SUPPLIED DATA =
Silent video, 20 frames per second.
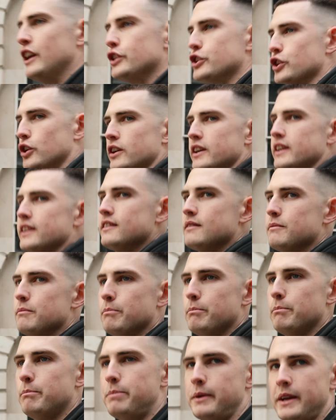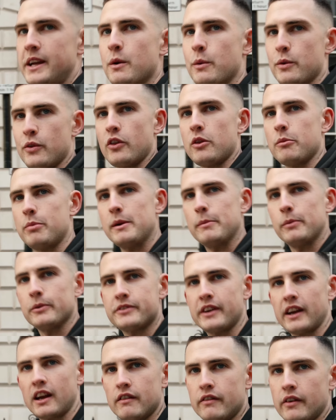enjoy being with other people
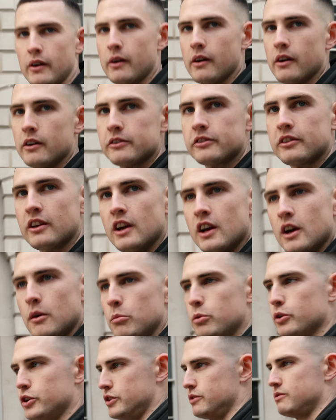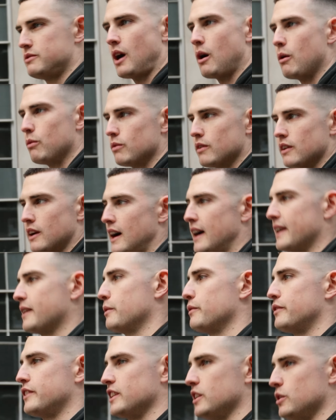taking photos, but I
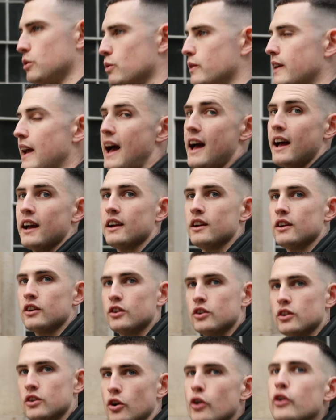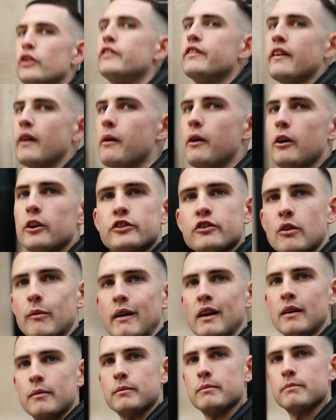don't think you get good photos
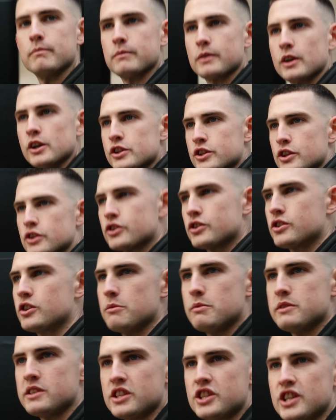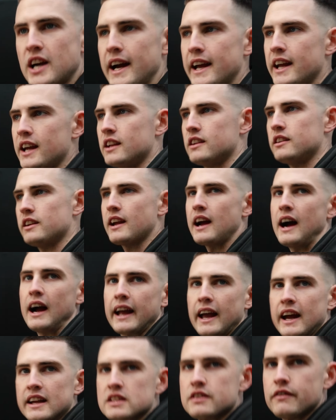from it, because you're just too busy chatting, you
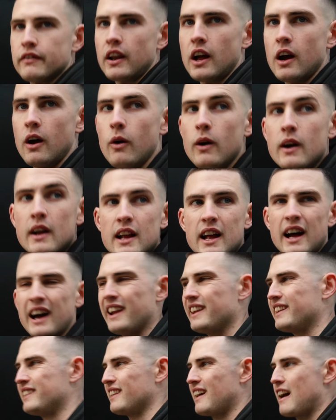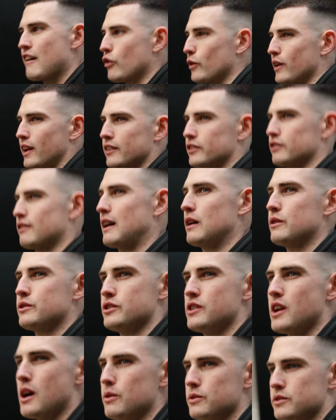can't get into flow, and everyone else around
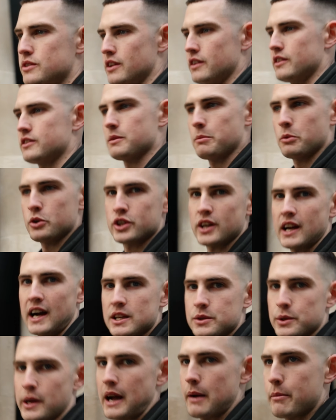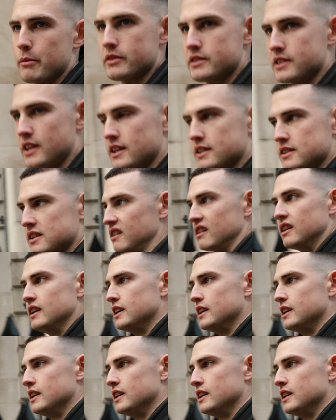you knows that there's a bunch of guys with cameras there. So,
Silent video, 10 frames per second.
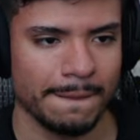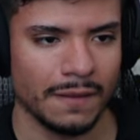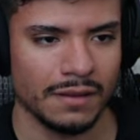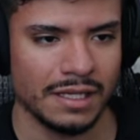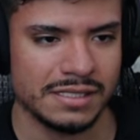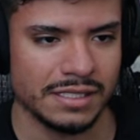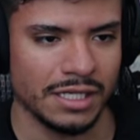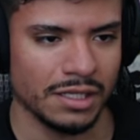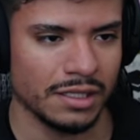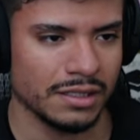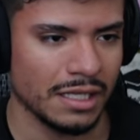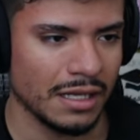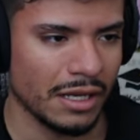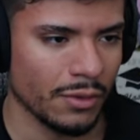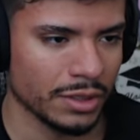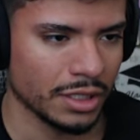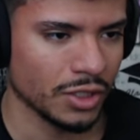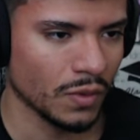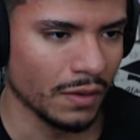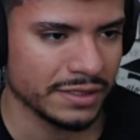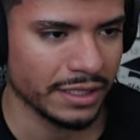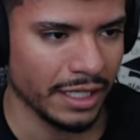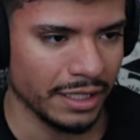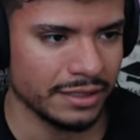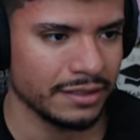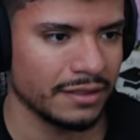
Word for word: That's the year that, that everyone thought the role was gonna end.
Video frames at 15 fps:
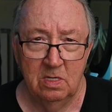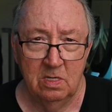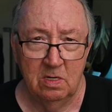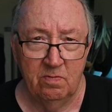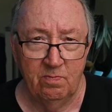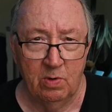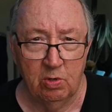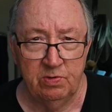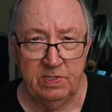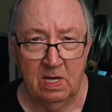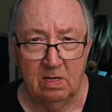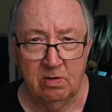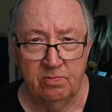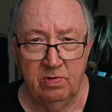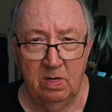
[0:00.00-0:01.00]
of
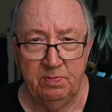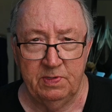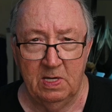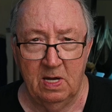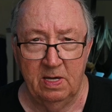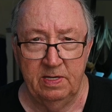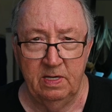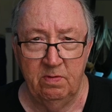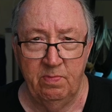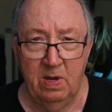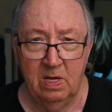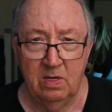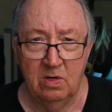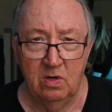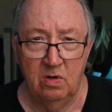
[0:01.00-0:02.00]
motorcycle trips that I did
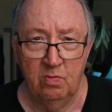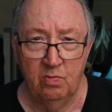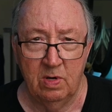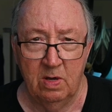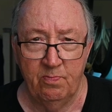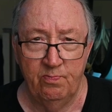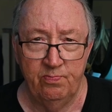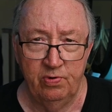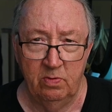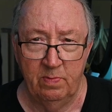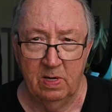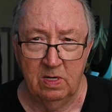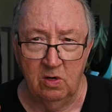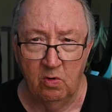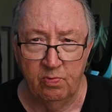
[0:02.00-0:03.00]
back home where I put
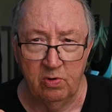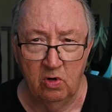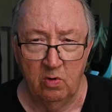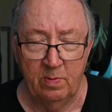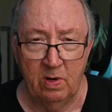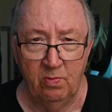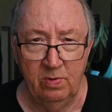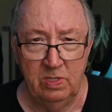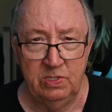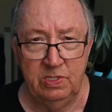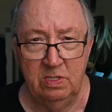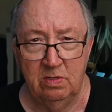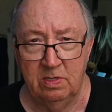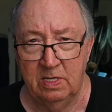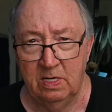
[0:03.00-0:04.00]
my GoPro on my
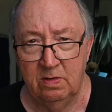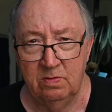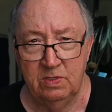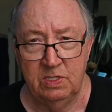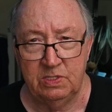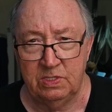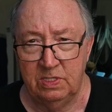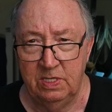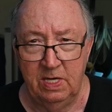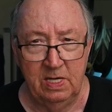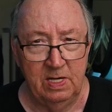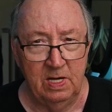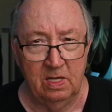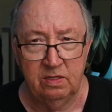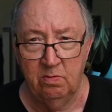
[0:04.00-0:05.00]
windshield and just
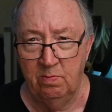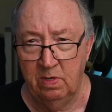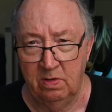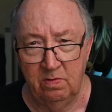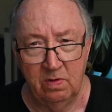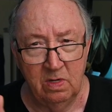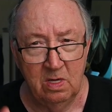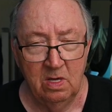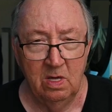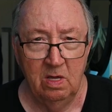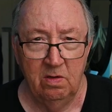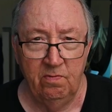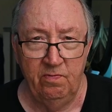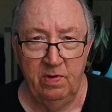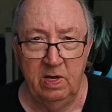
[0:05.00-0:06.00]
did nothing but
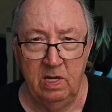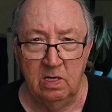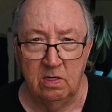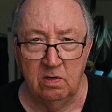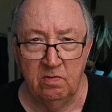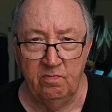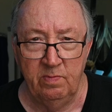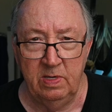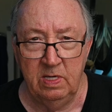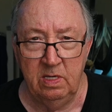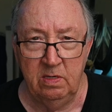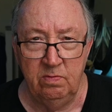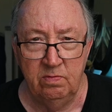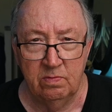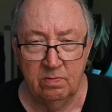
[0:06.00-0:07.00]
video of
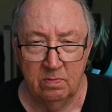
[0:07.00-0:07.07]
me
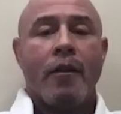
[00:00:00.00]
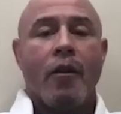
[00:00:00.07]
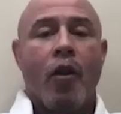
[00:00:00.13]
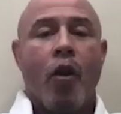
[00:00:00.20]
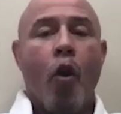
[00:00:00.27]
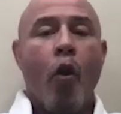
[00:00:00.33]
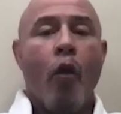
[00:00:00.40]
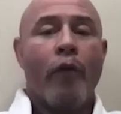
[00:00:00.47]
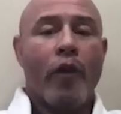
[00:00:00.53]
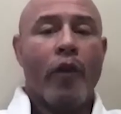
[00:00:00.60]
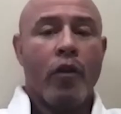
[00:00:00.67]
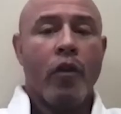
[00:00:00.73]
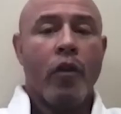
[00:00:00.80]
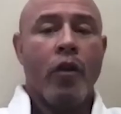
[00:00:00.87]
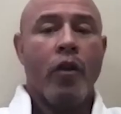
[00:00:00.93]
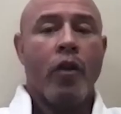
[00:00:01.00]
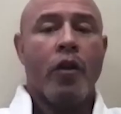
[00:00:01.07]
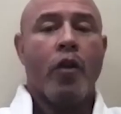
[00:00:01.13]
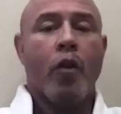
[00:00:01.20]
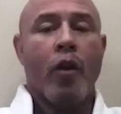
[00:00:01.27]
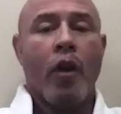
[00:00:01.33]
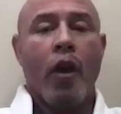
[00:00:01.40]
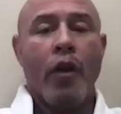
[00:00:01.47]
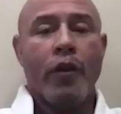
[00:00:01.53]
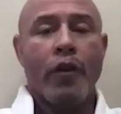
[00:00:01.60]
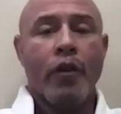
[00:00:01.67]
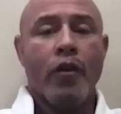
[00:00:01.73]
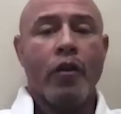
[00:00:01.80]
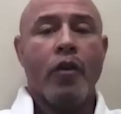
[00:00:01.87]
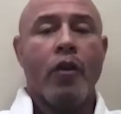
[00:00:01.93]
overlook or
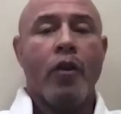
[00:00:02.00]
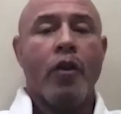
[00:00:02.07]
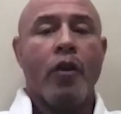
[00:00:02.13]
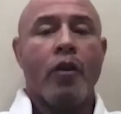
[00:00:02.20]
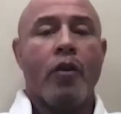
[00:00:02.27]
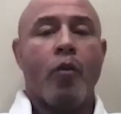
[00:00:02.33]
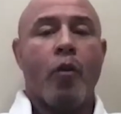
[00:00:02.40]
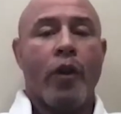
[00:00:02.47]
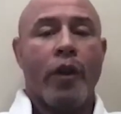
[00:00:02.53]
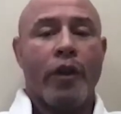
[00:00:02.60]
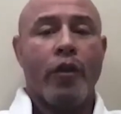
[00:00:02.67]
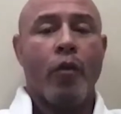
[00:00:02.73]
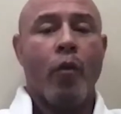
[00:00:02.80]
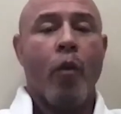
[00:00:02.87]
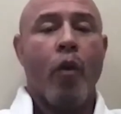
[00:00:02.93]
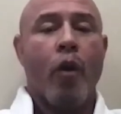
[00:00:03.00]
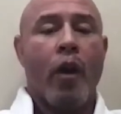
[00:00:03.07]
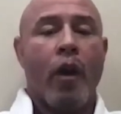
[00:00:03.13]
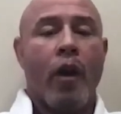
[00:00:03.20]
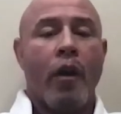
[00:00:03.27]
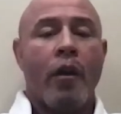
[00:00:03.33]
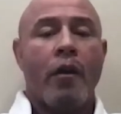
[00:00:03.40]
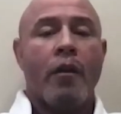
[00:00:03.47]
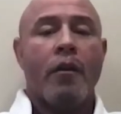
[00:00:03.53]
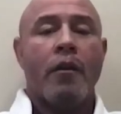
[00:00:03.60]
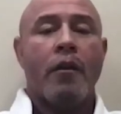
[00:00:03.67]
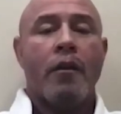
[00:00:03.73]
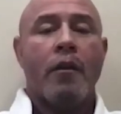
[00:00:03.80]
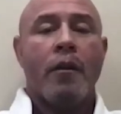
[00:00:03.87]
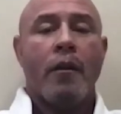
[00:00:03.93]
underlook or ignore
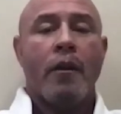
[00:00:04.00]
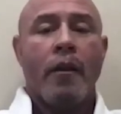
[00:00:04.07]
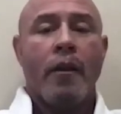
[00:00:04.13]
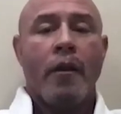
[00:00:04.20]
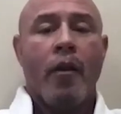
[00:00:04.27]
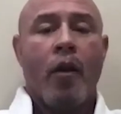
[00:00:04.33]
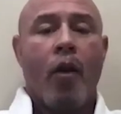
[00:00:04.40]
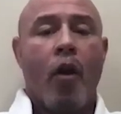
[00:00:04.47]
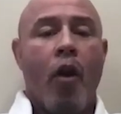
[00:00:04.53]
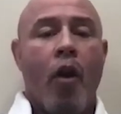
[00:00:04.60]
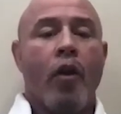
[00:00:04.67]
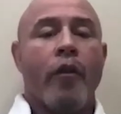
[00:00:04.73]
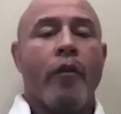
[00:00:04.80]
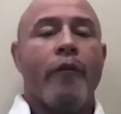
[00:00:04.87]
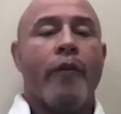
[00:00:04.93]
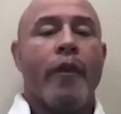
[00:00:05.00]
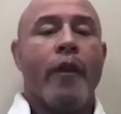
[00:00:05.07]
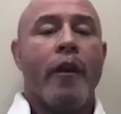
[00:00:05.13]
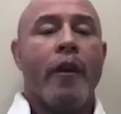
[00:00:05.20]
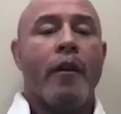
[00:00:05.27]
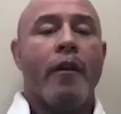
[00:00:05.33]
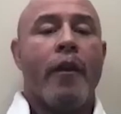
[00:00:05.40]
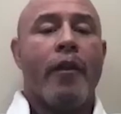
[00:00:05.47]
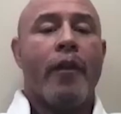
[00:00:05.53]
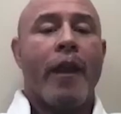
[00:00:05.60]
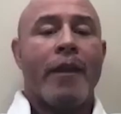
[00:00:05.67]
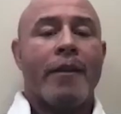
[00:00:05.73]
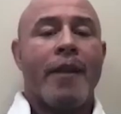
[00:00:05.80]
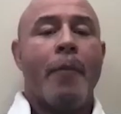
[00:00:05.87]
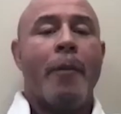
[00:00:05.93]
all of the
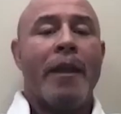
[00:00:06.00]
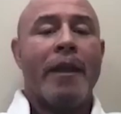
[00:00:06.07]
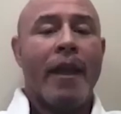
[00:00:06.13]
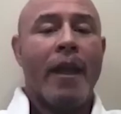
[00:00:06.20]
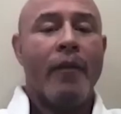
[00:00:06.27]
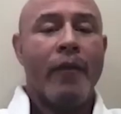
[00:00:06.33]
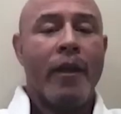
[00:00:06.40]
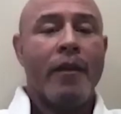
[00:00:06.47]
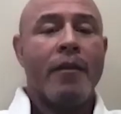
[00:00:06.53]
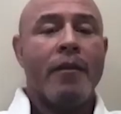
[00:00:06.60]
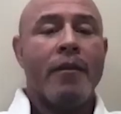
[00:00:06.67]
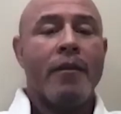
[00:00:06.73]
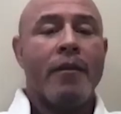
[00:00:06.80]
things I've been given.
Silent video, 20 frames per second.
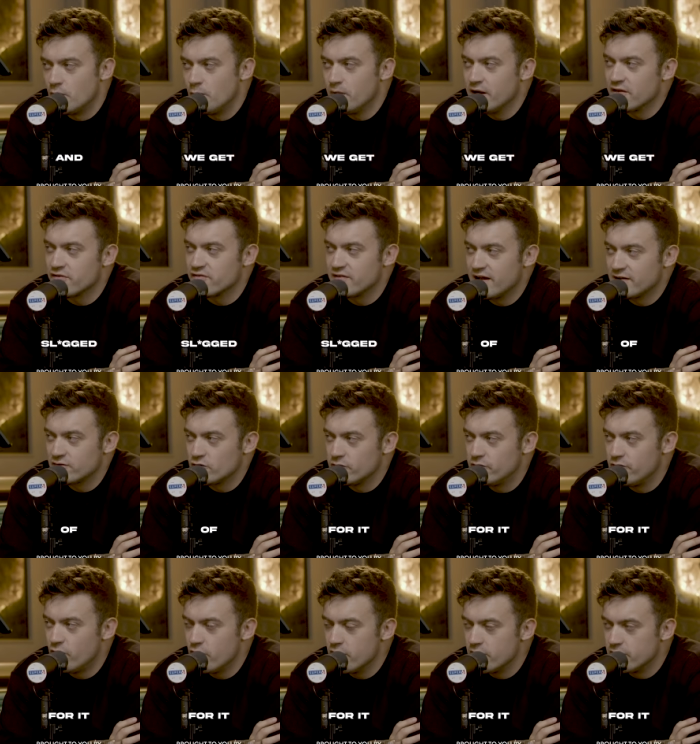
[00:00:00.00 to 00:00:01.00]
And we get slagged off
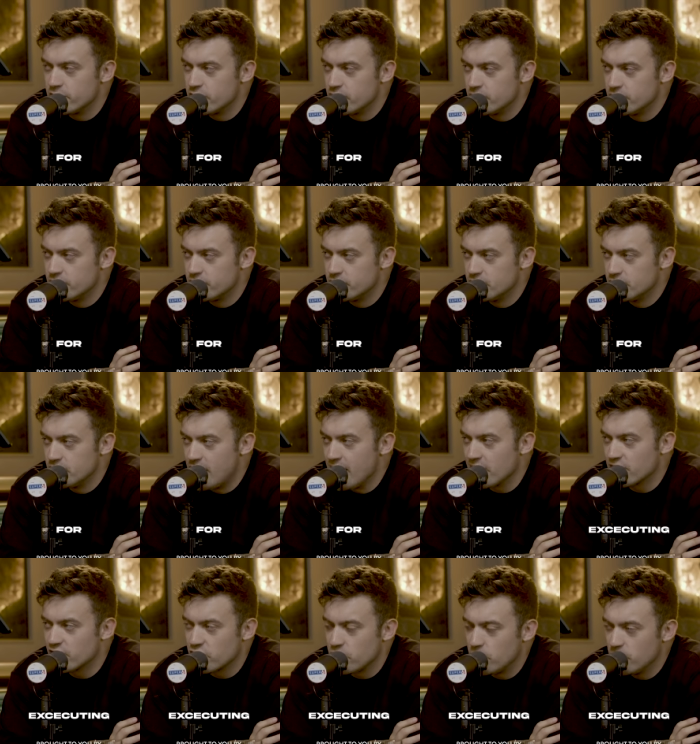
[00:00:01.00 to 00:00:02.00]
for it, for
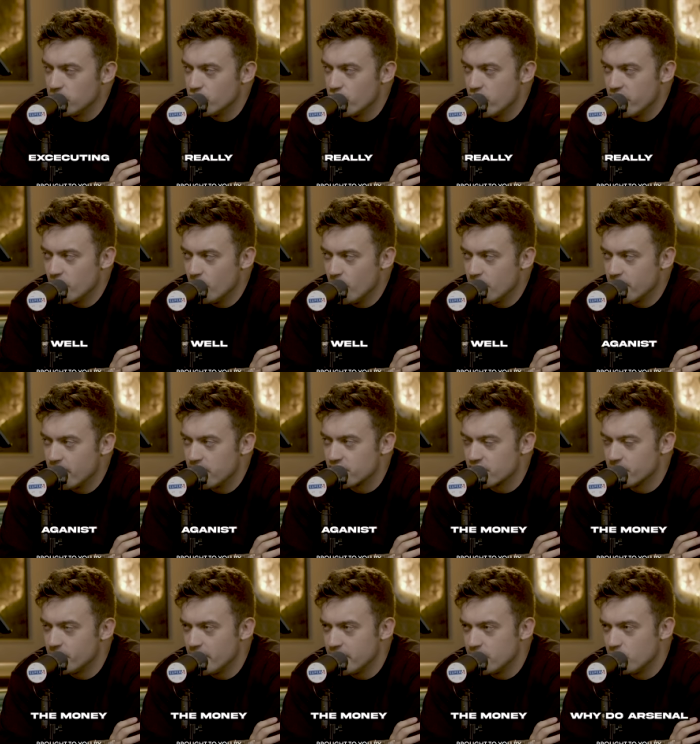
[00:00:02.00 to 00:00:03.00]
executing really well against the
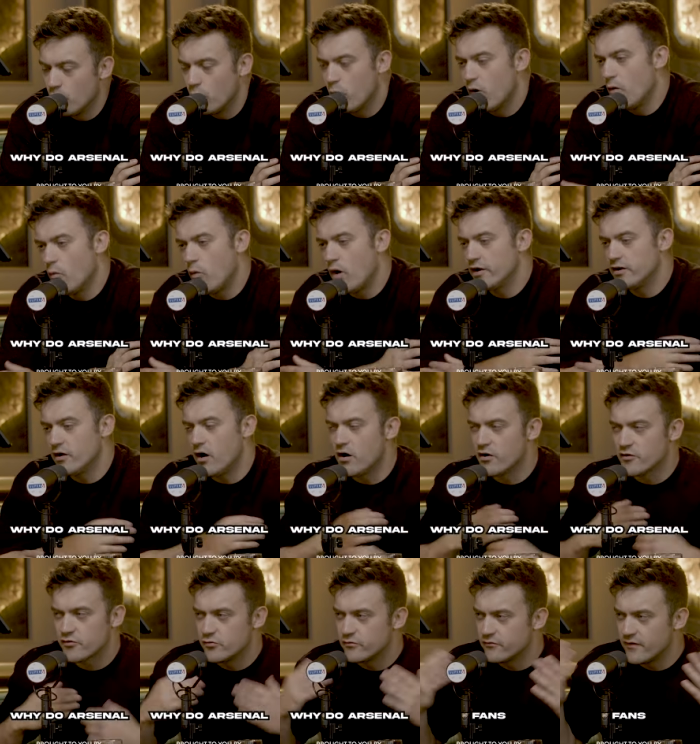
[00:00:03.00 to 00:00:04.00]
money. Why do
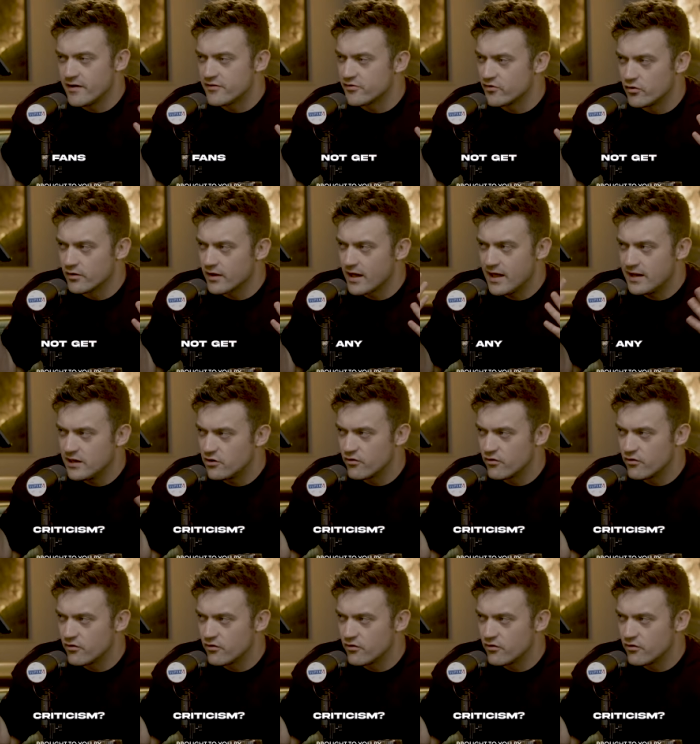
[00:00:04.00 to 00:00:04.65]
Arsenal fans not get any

THE PROBLEM = Omitting the pictures, copy each record above exactly as it stands.

EXERCISE OUTPUT =
Silent video, 20 frames per second.
enjoy being with other people
taking photos, but I
don't think you get good photos
from it, because you're just too busy chatting, you
can't get into flow, and everyone else around
you knows that there's a bunch of guys with cameras there. So,
Silent video, 10 frames per second.
Word for word: That's the year that, that everyone thought the role was gonna end.
Video frames at 15 fps:
[0:00.00-0:01.00]
of
[0:01.00-0:02.00]
motorcycle trips that I did
[0:02.00-0:03.00]
back home where I put
[0:03.00-0:04.00]
my GoPro on my
[0:04.00-0:05.00]
windshield and just
[0:05.00-0:06.00]
did nothing but
[0:06.00-0:07.00]
video of
[0:07.00-0:07.07]
me
[00:00:00.00]
[00:00:00.07]
[00:00:00.13]
[00:00:00.20]
[00:00:00.27]
[00:00:00.33]
[00:00:00.40]
[00:00:00.47]
[00:00:00.53]
[00:00:00.60]
[00:00:00.67]
[00:00:00.73]
[00:00:00.80]
[00:00:00.87]
[00:00:00.93]
[00:00:01.00]
[00:00:01.07]
[00:00:01.13]
[00:00:01.20]
[00:00:01.27]
[00:00:01.33]
[00:00:01.40]
[00:00:01.47]
[00:00:01.53]
[00:00:01.60]
[00:00:01.67]
[00:00:01.73]
[00:00:01.80]
[00:00:01.87]
[00:00:01.93]
overlook or
[00:00:02.00]
[00:00:02.07]
[00:00:02.13]
[00:00:02.20]
[00:00:02.27]
[00:00:02.33]
[00:00:02.40]
[00:00:02.47]
[00:00:02.53]
[00:00:02.60]
[00:00:02.67]
[00:00:02.73]
[00:00:02.80]
[00:00:02.87]
[00:00:02.93]
[00:00:03.00]
[00:00:03.07]
[00:00:03.13]
[00:00:03.20]
[00:00:03.27]
[00:00:03.33]
[00:00:03.40]
[00:00:03.47]
[00:00:03.53]
[00:00:03.60]
[00:00:03.67]
[00:00:03.73]
[00:00:03.80]
[00:00:03.87]
[00:00:03.93]
underlook or ignore
[00:00:04.00]
[00:00:04.07]
[00:00:04.13]
[00:00:04.20]
[00:00:04.27]
[00:00:04.33]
[00:00:04.40]
[00:00:04.47]
[00:00:04.53]
[00:00:04.60]
[00:00:04.67]
[00:00:04.73]
[00:00:04.80]
[00:00:04.87]
[00:00:04.93]
[00:00:05.00]
[00:00:05.07]
[00:00:05.13]
[00:00:05.20]
[00:00:05.27]
[00:00:05.33]
[00:00:05.40]
[00:00:05.47]
[00:00:05.53]
[00:00:05.60]
[00:00:05.67]
[00:00:05.73]
[00:00:05.80]
[00:00:05.87]
[00:00:05.93]
all of the
[00:00:06.00]
[00:00:06.07]
[00:00:06.13]
[00:00:06.20]
[00:00:06.27]
[00:00:06.33]
[00:00:06.40]
[00:00:06.47]
[00:00:06.53]
[00:00:06.60]
[00:00:06.67]
[00:00:06.73]
[00:00:06.80]
things I've been given.
Silent video, 20 frames per second.
[00:00:00.00 to 00:00:01.00]
And we get slagged off
[00:00:01.00 to 00:00:02.00]
for it, for
[00:00:02.00 to 00:00:03.00]
executing really well against the
[00:00:03.00 to 00:00:04.00]
money. Why do
[00:00:04.00 to 00:00:04.65]
Arsenal fans not get any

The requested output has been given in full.